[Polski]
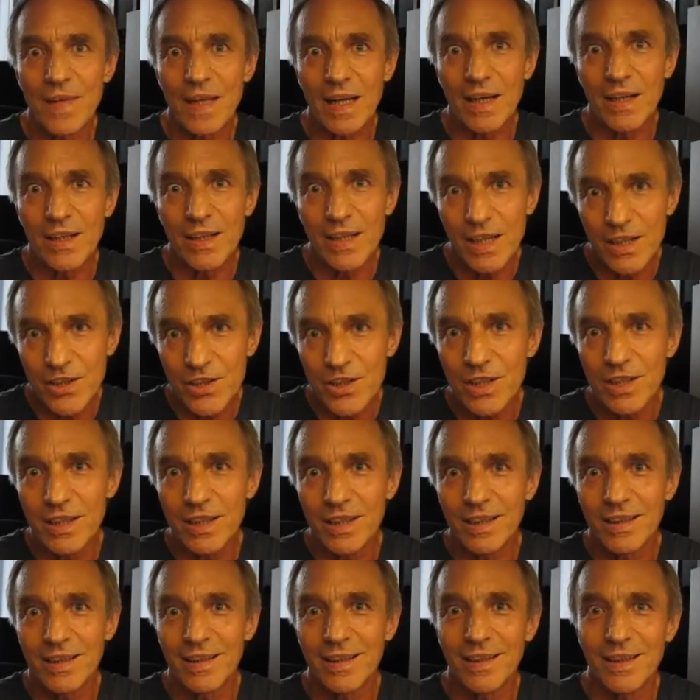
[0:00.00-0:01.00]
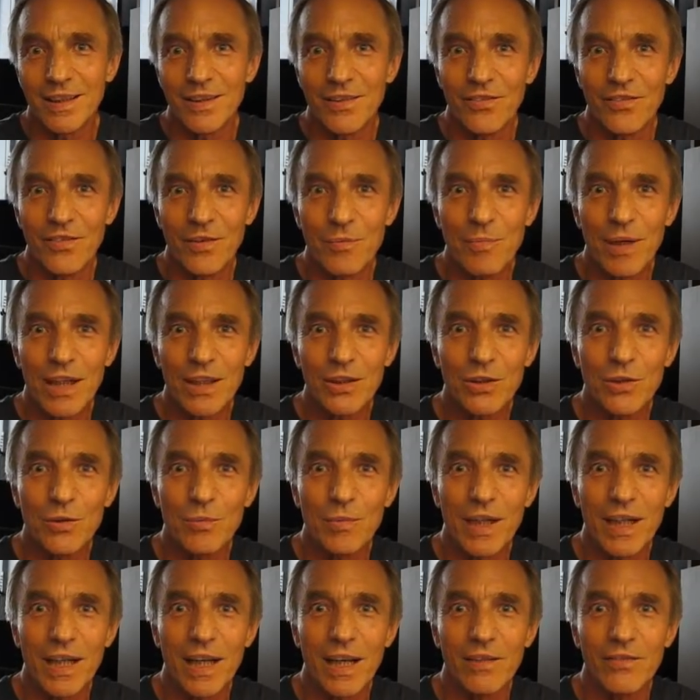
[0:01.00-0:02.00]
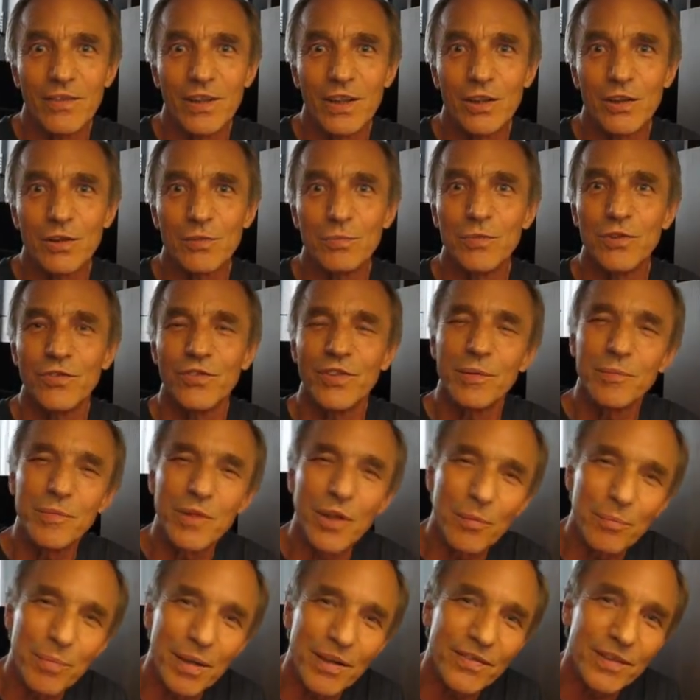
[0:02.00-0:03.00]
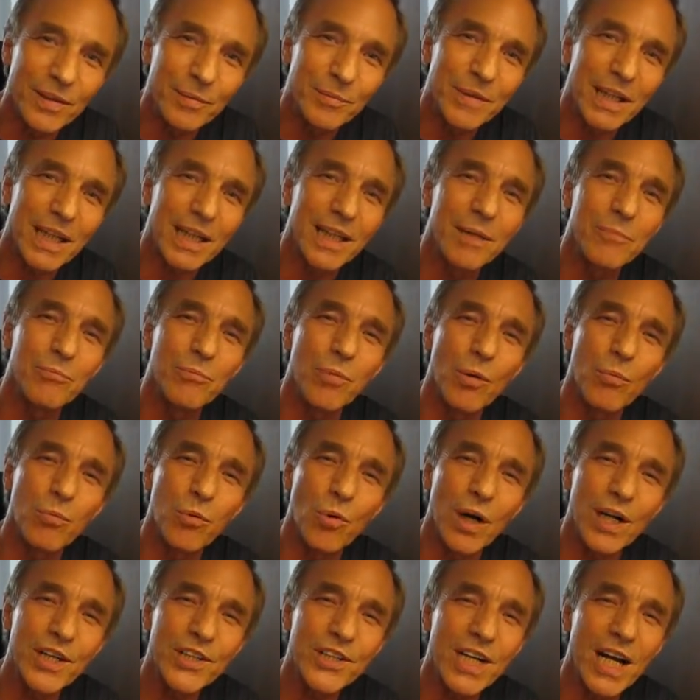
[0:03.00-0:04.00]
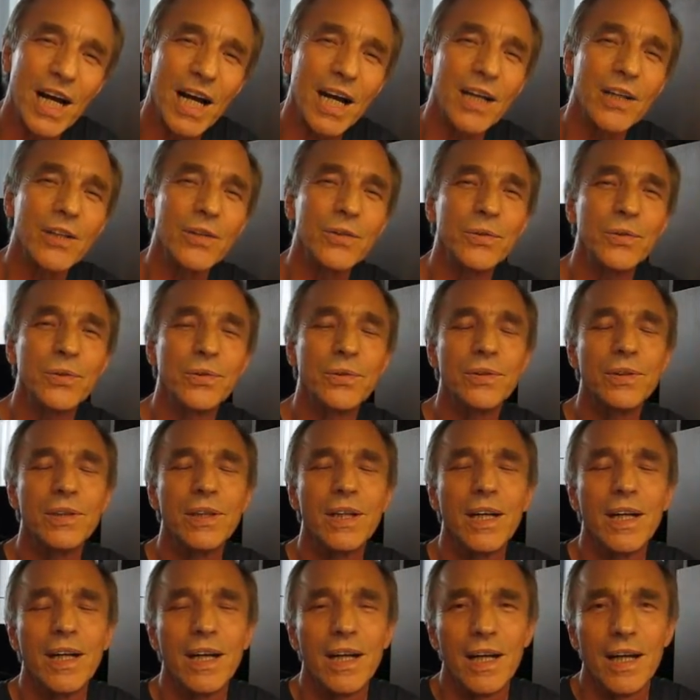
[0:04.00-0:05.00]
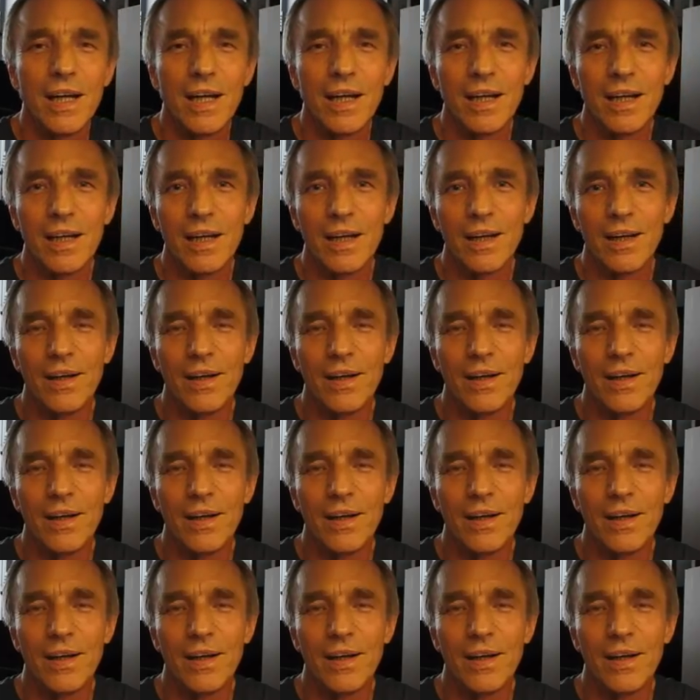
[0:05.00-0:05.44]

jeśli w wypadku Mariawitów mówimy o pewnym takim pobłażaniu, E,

+===+

Please set the records down again exactly as written. The pictures should not be included.

[Polski]
[0:00.00-0:01.00]
[0:01.00-0:02.00]
[0:02.00-0:03.00]
[0:03.00-0:04.00]
[0:04.00-0:05.00]
[0:05.00-0:05.44]

jeśli w wypadku Mariawitów mówimy o pewnym takim pobłażaniu, E,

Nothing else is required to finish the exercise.